Additionally, the economic challenges facing Europe appear to be less severe. Whilst that is likely to mean the European Central Bank will be the last of the big three Western central banks to tighten monetary policy, we could see the euro become more attractive, purely because it faces fewer political or fiscal challenges versus the US dollar.
The euro could therefore hold up better against the dollar than sterling does, but in a more challenging risk appetite environment there remains a downside risk. The range for EUR-USD in Q3 was less than 3 cents, with tests above $1.19 few and far between. For the fourth quarter, risks of a break down to $1.14 are greater than the chances of a renewed push to $1.20.
GBP/USD - For the pound vs US dollar, finishing the quarter at the bottom of its recent ranges bodes badly for Q4. Indeed, fresh eight-month lows were observed in the final days of Q3. Less than 5 cents covered the quarterly range for Q3, and GBP-USD hasn’t moved more than 8 cents all year. The trials and tribulations of repeated failures to break above $1.40 suggests the markets are exhausted regarding dollar weakness or sterling strength. That $1.40 area is likely to continue to provide stiff resistance to any rallies in GBP-USD, whereas breaks beneath $1.3550 on a sustained basis open the dollar to $1.31, or even $1.27. Any new regional or national lockdowns in the UK risk blowing up the economic recovery, more so than restrictions returning to the United States would undermine its economy.
Is Q4 when the pound capitulates to selling pressure, having finally given up the struggle to make further multi-year highs?
GBP/EUR – Where next for the pound against the euro? Perhaps we’ll see more tight range trading into the year end, after the range in Q3 was only 3 cents between the high and the low.
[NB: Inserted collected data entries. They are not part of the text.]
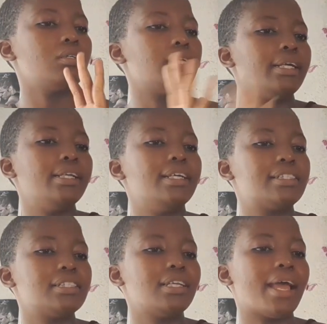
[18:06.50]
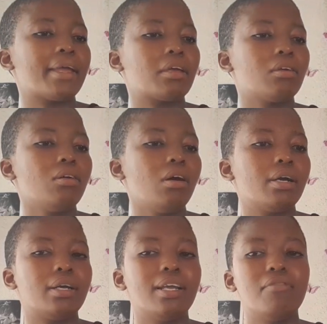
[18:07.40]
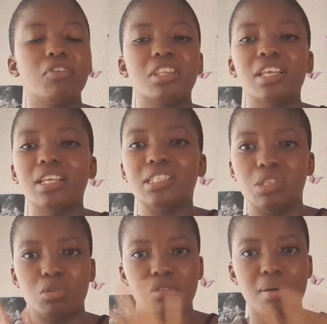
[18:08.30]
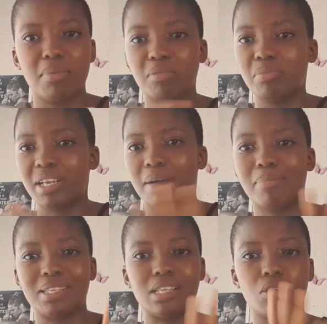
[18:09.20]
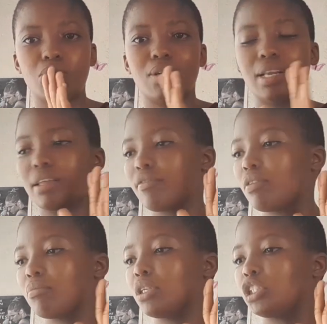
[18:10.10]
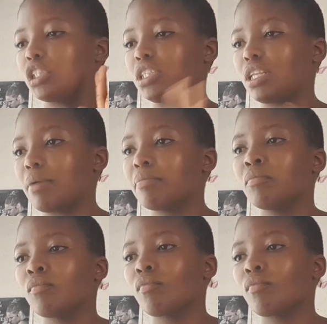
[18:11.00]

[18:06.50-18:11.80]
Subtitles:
The everything is wrong about my campus. I don't want to even mention them.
There is no vaccine bounce for the pound anymore (with vaccinations in Europe having generally caught up), the markets are sceptical about the UK's growth prospects, although still more pessimistic about those in the Eurozone, and any monetary policy changes might be prompted not by strength of recovery but by inflation risks. This last factor could prove to be compelling in terms of the downside risks to the pound.
For the fourth quarter then, the pound has to face the risk that inflation factors prove more permanent than temporary, a questionable budget strategy from the UK government (tax rises now could choke off the rebound), and threats of renewed lockdowns and restrictions piling on the pressure to the recovery, particularly in retail, retail services and hospitality.
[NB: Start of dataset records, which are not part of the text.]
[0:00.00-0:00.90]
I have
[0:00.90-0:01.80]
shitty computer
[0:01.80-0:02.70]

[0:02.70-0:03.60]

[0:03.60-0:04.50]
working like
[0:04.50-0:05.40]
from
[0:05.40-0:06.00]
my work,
The fear is that the UK is likely to be disadvantaged and the pound could test the downside against the euro towards €1.14 or below.
What is clear is that none of these three major currencies looks particularly appealing, and it may be the case that the one that benefits only does so because the other options are even less attractive. Perhaps that is the strongest suit for the US dollar in that it has fewer obstacles facing its economy than the pound or euro, for now at least.